The Medieval clothes wasn’t exclusively grey

Watch almost any film about the Medieval period and you will see poor peasants wearing grey clothes. The royal families in these films also have primarily grey clothes. Needless to say, all this looks rather boring.

Fortunately, our predecessors had a greater choice of colours for their clothes than what we can imagine. It is especially obvious if you look at the pictures created by the artists from that period of time.

First of all, grey colour in clothes wasn’t thus popular at all, even among the poor people. The reason for it was the fact that the clothes was made of natural materials such as wool, linen, hemp and nettle. The fabric made of these materials has its natural white or beige colour.

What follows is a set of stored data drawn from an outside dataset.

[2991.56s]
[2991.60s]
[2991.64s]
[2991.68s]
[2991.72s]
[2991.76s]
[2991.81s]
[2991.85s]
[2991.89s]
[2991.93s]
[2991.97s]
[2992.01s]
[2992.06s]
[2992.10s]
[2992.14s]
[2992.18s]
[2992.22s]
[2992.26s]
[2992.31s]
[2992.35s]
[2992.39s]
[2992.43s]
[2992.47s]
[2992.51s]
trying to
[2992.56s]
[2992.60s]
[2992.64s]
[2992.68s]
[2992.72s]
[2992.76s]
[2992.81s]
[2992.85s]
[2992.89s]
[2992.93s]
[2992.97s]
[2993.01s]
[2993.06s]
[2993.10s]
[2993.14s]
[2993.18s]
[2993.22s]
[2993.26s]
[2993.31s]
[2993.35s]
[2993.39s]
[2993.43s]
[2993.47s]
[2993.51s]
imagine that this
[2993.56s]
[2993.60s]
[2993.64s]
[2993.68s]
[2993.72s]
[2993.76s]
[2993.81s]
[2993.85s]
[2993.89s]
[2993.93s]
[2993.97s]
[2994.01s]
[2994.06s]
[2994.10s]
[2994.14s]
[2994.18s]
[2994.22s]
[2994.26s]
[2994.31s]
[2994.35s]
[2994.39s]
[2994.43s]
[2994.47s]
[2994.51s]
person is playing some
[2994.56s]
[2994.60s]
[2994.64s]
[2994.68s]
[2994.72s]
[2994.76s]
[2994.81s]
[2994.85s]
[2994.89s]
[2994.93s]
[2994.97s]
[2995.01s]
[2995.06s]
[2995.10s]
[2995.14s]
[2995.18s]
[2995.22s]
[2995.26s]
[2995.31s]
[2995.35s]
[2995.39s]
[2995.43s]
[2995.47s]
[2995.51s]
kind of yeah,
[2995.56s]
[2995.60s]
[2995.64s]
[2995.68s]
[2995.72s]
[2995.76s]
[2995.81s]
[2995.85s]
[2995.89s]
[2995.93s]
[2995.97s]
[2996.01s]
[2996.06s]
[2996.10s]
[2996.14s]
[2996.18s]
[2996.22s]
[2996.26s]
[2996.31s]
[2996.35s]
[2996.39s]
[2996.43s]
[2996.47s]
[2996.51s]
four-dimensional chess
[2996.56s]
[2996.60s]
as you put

It was not grey though.

Secondly, people in Medieval Europe really enjoyed dressing up in colourful clothes. Of course, it doesn’t mean that such clothes was affordable for everyone since some of the colourants were rather expensive. One of the most popular substances using for dying fabric was woad that changed the colour into dark blue. Clothes in the violet, red, green and yellow colours was also quite popular, although not thus cheap. The clothes in the purple colour was the most expensive since this colourant required a rather complicated procedure for its production. For that reason, purple clothes was popular only among the royal family.

Even though not everyone was able to purchase clothes dyed with expensive colourants, even the poor were still able to change the colour of their clothes which they did eagerly. For that purpose, they used a large range of natural materials including iron oxide, nuts, ground insects, lichen and tree bark. Generally speaking, the Medieval people loved different colours and combined pieces of clothes in all the colours of the rainbow if only the was such an opportunity since this was regarded fashionable at that time.

Spices were affordable only for the wealthiest people

Many people believe spices were used in the Medieval period in order to make rotten meat edible. Since there were no fridges during that time, meat was spoiling rapidly and people had to alter the awful taste in any way in order to be able to swallow their food. It doesn’t come as a surprise that various articles about the terrible and disgusting Medieval period always include this information.

In the reality, this belief was ungrounded. The major reason for it was the fact that spices were extremely pricey. Because of that, no one would even come up with an idea of adding large amounts of spices in order to cover the taste of spilt meat which was far more cheaper than spices themselves. Actually, those people who had access to spices didn’t have a need to consume spoilt meat.

The Medieval people didn’t throw away their faecal matters out of the windows

You will hardly find a person who hasn’t heard about the Medieval European people throwing their faecal matter right out of their windows. Beyond a shadow of a doubt, this is one of the reasons you really don’t want to live in those times even if you are fascinated by the culture and history of the Medieval period.

Still, according to the multiple historical studies, there are many proofs of the fact such a practice was not regarded as something normal at that time. It might have happened from time to time, but getting rid of any kind of waste simply by throwing it out of window was actually forbidden. For example, in Medieval England, there was an official law prohibiting this way of throwing one’s waste away. For such a behaviour, citizens were fined. The equivalent of the money paid for such an action during that time is around 140 American dollars.

Scientists also came across some notes from that time which showed that Medieval people were avoiding throwing garbage from the windows of their homes. For example, in some of the documents, there was a description of the case in which neighbours were so angry at one man for throwing spoilt fish from his window that they almost killed him for this did. You can imagine what could have been their reaction if this was not a fish but something else.

According to some information, people used special pits for getting rid of their waste or just tossed it into the ditches. These places were then cleaned by special people called gongfermours. This kind of job needed lots of courage that’s why gongfermours were able to earn more money per day than other workers during an entire week.